I don't know if I can say anything beyond, we survived but... we survived.
And as for what we wore for the WIWS linkup at FLAP? Well... I tried to get a picture of our little group. And here's what happened:
A) Maggie wants to hold my hand but not with her right hand since she's holding a toy rake and doesn't want to put it in her other hand.
B) Sadie's about to cry because, as a result of the rake, I'm holding Mae's left hand and she "doesn't want to stand next to Maggie right now."
C) I make a threat about the loss of beans in the bean jar if everyone doesn't smile right now. By the way, threats don't usually create good pictures, now matter how much you wish they did.
D) Yup. This is pretty much as good as it's going to get.
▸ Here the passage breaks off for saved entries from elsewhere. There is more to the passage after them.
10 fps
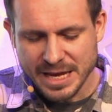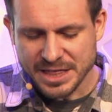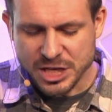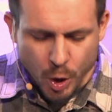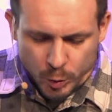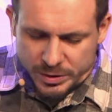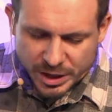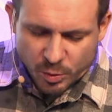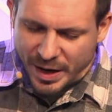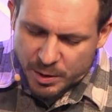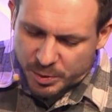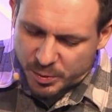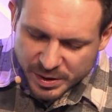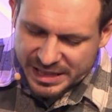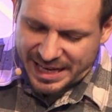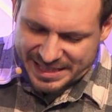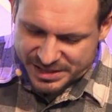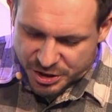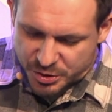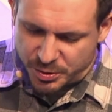And the only way we realize
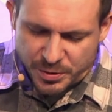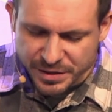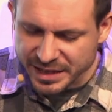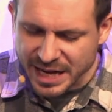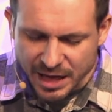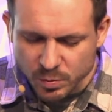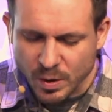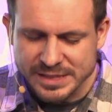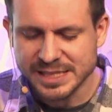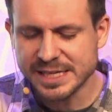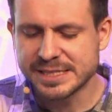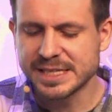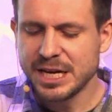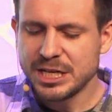the truth that God wants us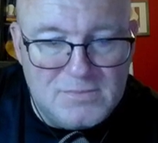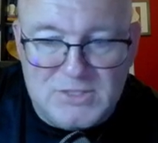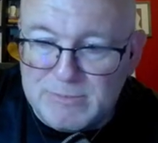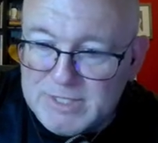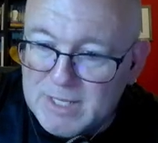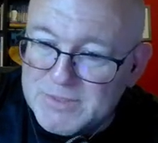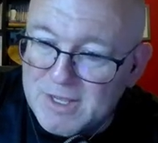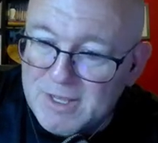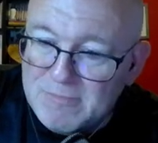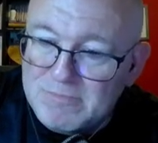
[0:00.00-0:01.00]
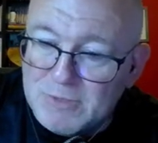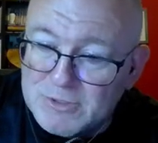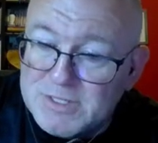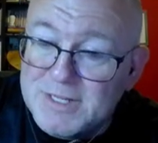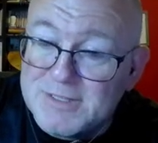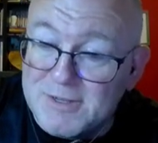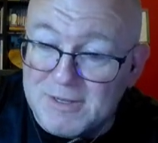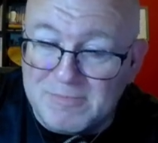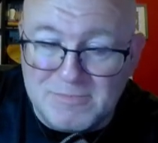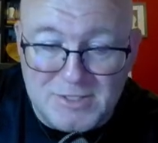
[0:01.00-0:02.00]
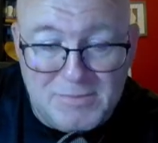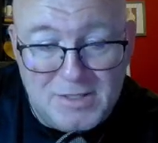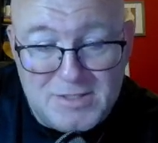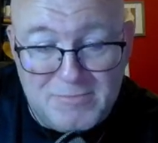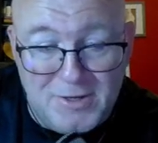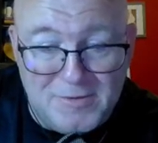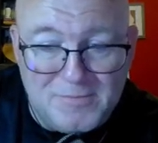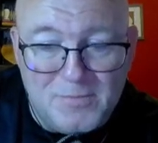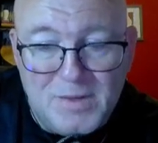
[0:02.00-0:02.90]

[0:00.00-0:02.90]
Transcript: Sometimes I am. Most nights I am. Some nights I'm not.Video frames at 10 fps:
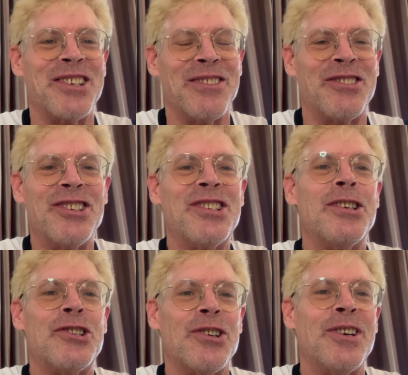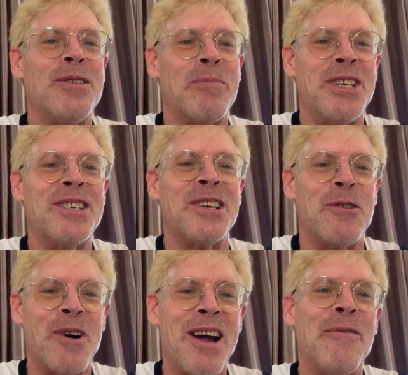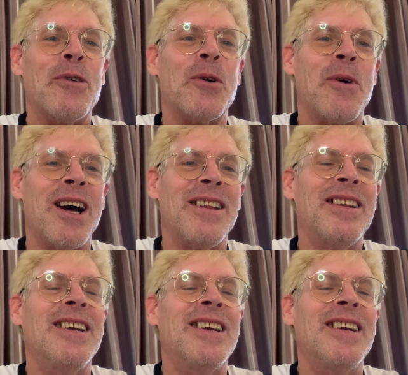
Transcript: So just enjoy the peace and quiet for a while,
The girls are both in dresses made by Nani. Patrick's in a thrifted outfit. And I'll tell you what Sadie has on her head in a few paragraphs.
But first, my dress:
I was having trouble getting a full length picture with the lighting in my room this morning (if I went back any further the color was totally washed out on the computer). I made this dress on Friday night after I finished my work sewing. I took a dress that my mom wore back in the nineties and had passed on to me a while back. I always loved the fabric. I cut out the t-shirt style neckline and the elastic waist, put in darts, a waist band and a tie, hemmed it and changed the shape of the arms. It's one of my new favorites I think. Especially since it's also pretty comfortable!
Now on to the bonnet. Last night I finished my work sewing for the night and went on the make the "Little House on the Prairie" bonnet I'd promised Sadie. I watched a youtube video on bonnet making, drew up a pattern and sewed this:
I gave it to her a six-something this morning. And she was thrilled for about a minute. I took these two pictures:
And then? Tears. She insisted she loved it. She wanted to wear it. Finally the cause of the tears were uncovered. She didn't like the contrasting lining (which matches her dress). Apparently contrasting lining shouldn't be part of a "prairie girl bonnet." Sigh.
I assured her she did in fact look like a prairie girl and she enthusiastically wore it to Mass this morning (of course).
Now to make lunch. It is finally time to eat. Is it to much to hope for a quiet narthex if I have to retreat there next week when Patrick acts up? I hope not... and yet...
Paul's comment when asked if he heard my "shhhhhhh" sound: "Yes I did. And I thought: Well. She's finally snapped."